Representatives of the families of the remaining Gaza prisoners told reporters that news of the altered Hamas documents represented “a moral low point without depth.” This is a fatal damage to the remaining trust between the government and its citizens.”

Will this scandal impact Netanyahu in any way?

Probably not.

Prior to the current trial, there were allegations of corruption and unlawful conduct against the prime minister and his family.

In 2017, his personal lawyer and cousin David Shimron was accused of trying to bribe German officials to part with submarines and other naval vessels.

In 2018, his wife Sara was convicted of misuse of public funds, while his son Yair Netanyahu was on the losing end of several defamation lawsuits. These ranged from his untrue allegations in 2000 that a woman, Dana Cassidy, had an affair with his father’s main political rival, Benny Gantz, to his discovery in 2022 on a number of social media accounts Posts after she had an affair with Rep. Stav Shaffir criticized his father for apparently violating the country’s COVID quarantine laws.

Nevertheless, Netanyahu is by far Israel’s longest-serving prime minister.

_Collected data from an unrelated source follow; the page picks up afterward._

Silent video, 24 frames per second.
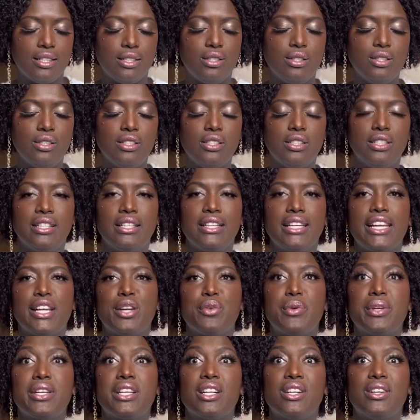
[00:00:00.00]
Oh,
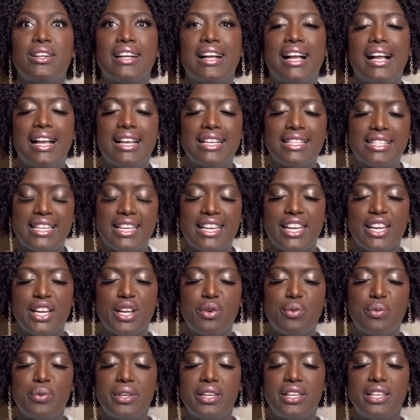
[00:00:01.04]
here we go, guys,
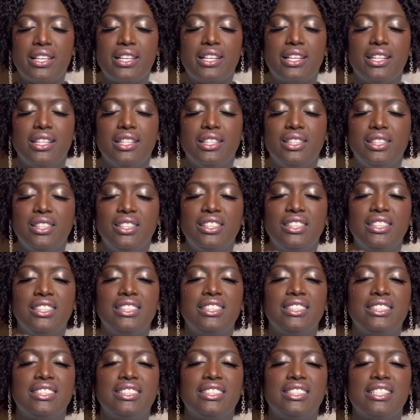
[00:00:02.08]
here we go.
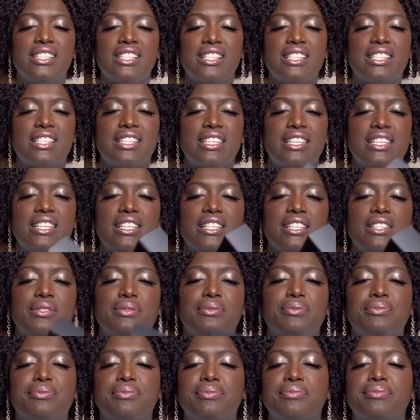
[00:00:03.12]
See,
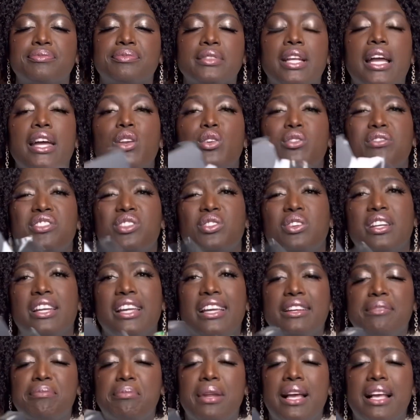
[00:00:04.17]
I know you don't
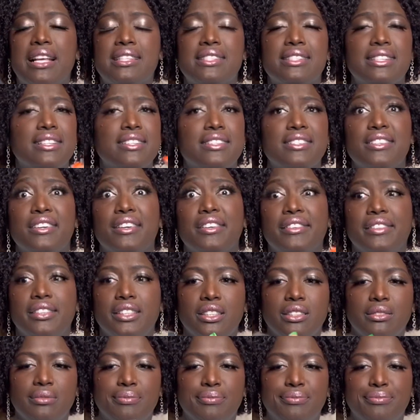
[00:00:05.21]
like plastic, sorry.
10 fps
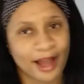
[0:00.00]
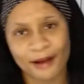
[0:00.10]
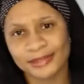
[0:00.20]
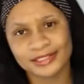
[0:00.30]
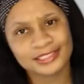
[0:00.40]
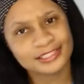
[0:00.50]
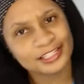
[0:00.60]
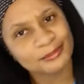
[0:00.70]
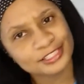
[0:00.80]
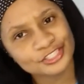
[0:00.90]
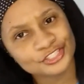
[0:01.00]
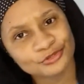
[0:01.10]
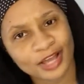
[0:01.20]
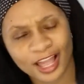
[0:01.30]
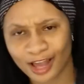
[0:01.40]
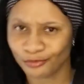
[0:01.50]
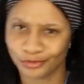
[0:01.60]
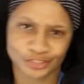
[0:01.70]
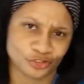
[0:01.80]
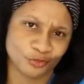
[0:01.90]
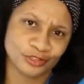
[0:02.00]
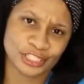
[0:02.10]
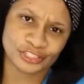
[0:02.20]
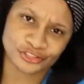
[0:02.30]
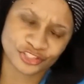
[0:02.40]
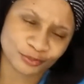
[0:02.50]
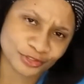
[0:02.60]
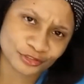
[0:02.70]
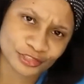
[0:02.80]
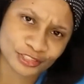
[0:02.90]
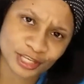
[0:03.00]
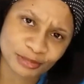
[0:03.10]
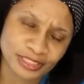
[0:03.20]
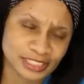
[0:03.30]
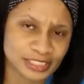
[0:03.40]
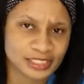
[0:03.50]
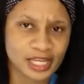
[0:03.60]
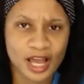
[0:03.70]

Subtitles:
how many siblings you have, what's your relationship with your siblings,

While this current crisis may seem extremely damaging, there is no evidence yet that Netanyahu makes a direct connection to the manipulated documents.

However, “the issue of hostages is incredibly sensitive for people,” former Israeli ambassador and Netanyahu critic Alon Pinkas told Al Jazeera. “If evidence actually emerges that he lied and deceived at the expense of the hostages, it will be bad for him,” he said, before warning that both Israel and Netanyahu have been here before.

“He has this office of subpar sycophants who will probably take the fall for him,” he said of those like Eli Feldstein who have already been arrested, “and an opposition that, like penguins in the zoo, comes out every now and then.” and then, like at the weekend” – when opposition leaders Yair Lapid and Benny Gantz held a joint press conference – “sneeze and then return to their cave”.